Musicians both, Nesmith and Tork bristled at the heavy-handed “music supervision” of Don Kirshner, who chose the songs they’d record, and when it came out in the press that the Monkees weren’t a “real” band, they got mad.
When the records started to sell in the millions, and the power was theirs, they had Kirshner fired.
Hindsight reveals that many Monkees recordings rank with some of the greatest ’60s pop music. The Beach Boys, after all, used studio pros on “Pet Sounds,” and nobody came after Brian Wilson with an ax to grind.
From “Pleasant Valley Sunday” and “A Little Bit Me, a Little Bit You” to the landmark albums Headquarters and Pisces, Aquarius, Capricorn and Jones Ltd. (both recorded by the Monkees themselves, augmented by studio players) there are some great records in the canon.
“I would have liked to see (the music) produced a bit more heavily,” Tork says, “but part of the TV producers’ brief was ‘Don’t scare the parents.’ They tried to walk a very fine line, and I think they did a pretty good job of it. I’d like to have seen the whole thing go on a little longer, but them’s the breaks.”
Indeed, Tork was the first to break camp, in 1968, after the cancellation of the TV show and the Monkees’ disastrously received movie Head.
“You know the expression ‘received wisdom’?” he says. “The received wisdom on it (the band) was that it was a lower-value effort because it was structured and cast as characters in a TV show.
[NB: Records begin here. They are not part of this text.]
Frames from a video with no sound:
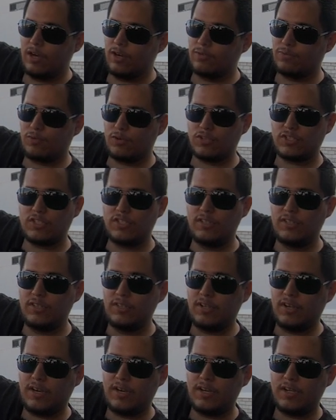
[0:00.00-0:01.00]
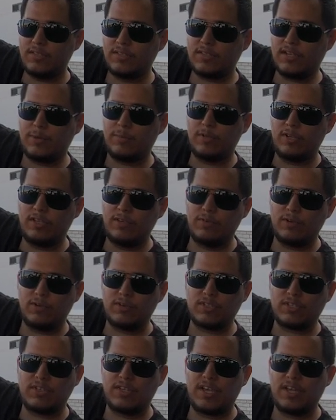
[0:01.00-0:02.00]
Unfortunately not. I believe it
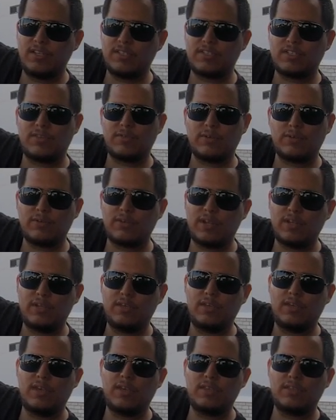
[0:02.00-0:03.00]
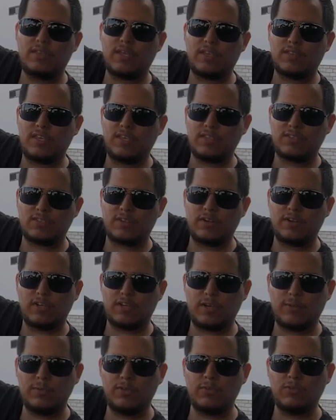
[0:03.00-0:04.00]
was in 97 or 98 that they started
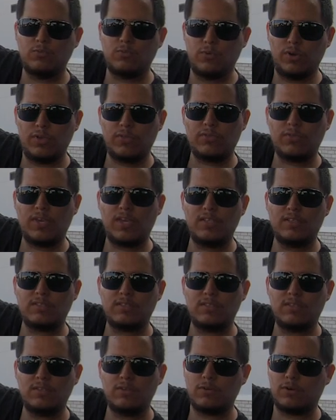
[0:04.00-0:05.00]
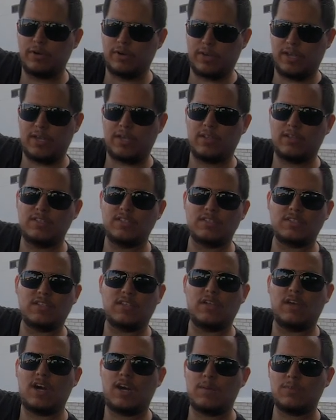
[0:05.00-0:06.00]
coming with AC, or at least
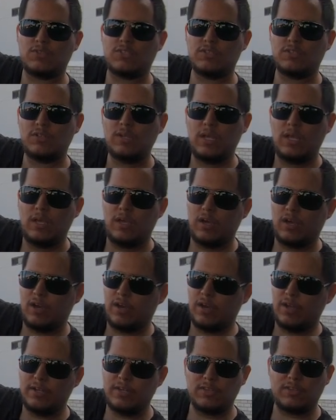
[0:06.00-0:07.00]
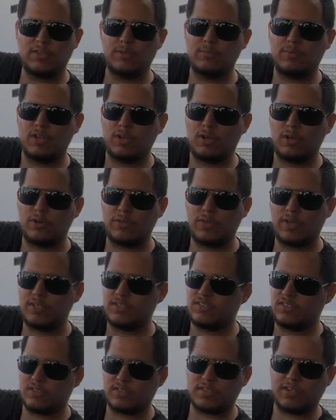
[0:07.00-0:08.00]
the option. Anything below
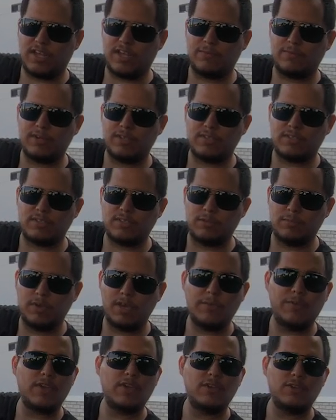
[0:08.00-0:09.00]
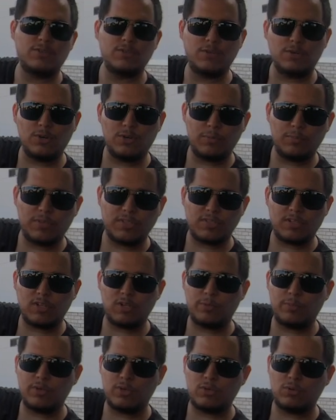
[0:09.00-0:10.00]
that doesn't have AC. Maybe in Europe it's a
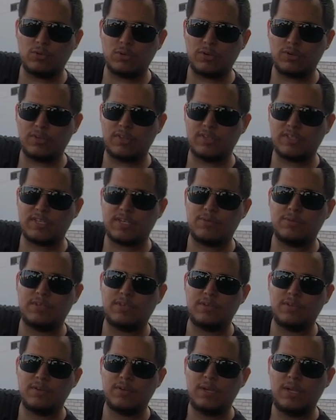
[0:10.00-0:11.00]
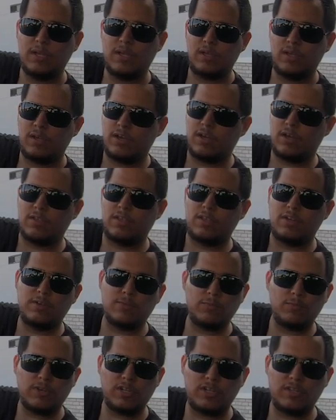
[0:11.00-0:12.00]
little bit cooler than down here. They
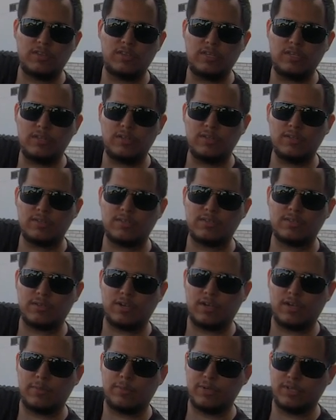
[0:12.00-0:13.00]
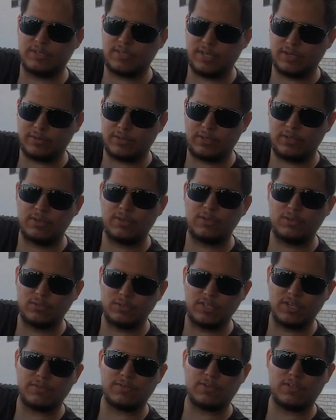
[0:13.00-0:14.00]
didn't really need it, but down here you
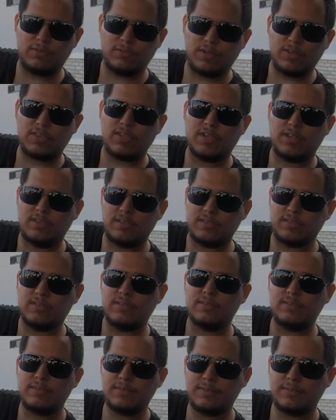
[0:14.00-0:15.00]
definitely want that AC.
“It was highly structured as a project — and the received wisdom was that that was a lower value than what seemed to be spontaneous projects, which meant the Beatles. They were spontaneous; we were structured.
“I didn’t know then what I know now — that all great careers have a really nasty lull in the middle. I wish I had, then I might have stuck with it longer, and it might have come back.”
Tork, whose new band plays a lot of heavy blues, along with rock ‘n’ roll classics and a smattering of Monkees hits, has very definite thoughts on the Monkees’ catalogue.
“The best Monkees music ever generated was ‘Riu Chiu,’ an a capella song in medieval Spanish that we did on the Christmas episode,” he says. “It shows up on a couple of the Missing Links CDs.
“It’s an astounding piece of music. As far as I’m concerned, it’s just amazing. We sang it live to camera.
“I love ‘Goin’ Down,’ which we did spontaneously in the studio. I think ‘Pleasant Valley Sunday’ is the best single we put out. And I thought ‘Words’ was a very, very good piece of pop music. And we did it justice.”
(For the record, Tork – who didn’t do a lot of lead singing in the group – plays piano on “Daydream Believer” and banjo on “You Told Me,” among many other great songs, and took the co-lead vocal on “Shades of Grey” and “Words.”)
A recurring role in the ’90s sitcom Boy Meets World (as Topanga’s hippie dad) almost led to a rekindling of his acting career, but Tork says he thought better of it.
“The truth is that I got off as an actor maybe once or twice in acting class,” he says. “I get off as a musician every time I’m up there.
“When the rewards are greater and the price is way lower . . . let’s see, a lot of trouble and a few rewards, or not as much trouble and a lot of rewards . . . let me think here . . . gosh. I can’t figure it out.”
WHERE ARE THE MONKEES NOW?
Davy Jones, 58, owns a home in Indiantown where he trains thoroughbred horses. Jones won’t be able to join Peter Tork onstage this weekend: He’s in England, on tour. April 16-19, he’ll perform at the International Flower and Garden Fest at Epcot Center. See Davy Jones.net.
Micky Dolenz, 59, is appearing on Broadway as Zoser in the Elton John/Tim Rice musical “Aida.” See Micky Dolenz.com.
Michael Nesmith, 63, maintains a cult following for his quirky recordings and concert performances. A pioneer in music videos, he is credited with inventing the concept that led to MTV. See Video Ranch.com.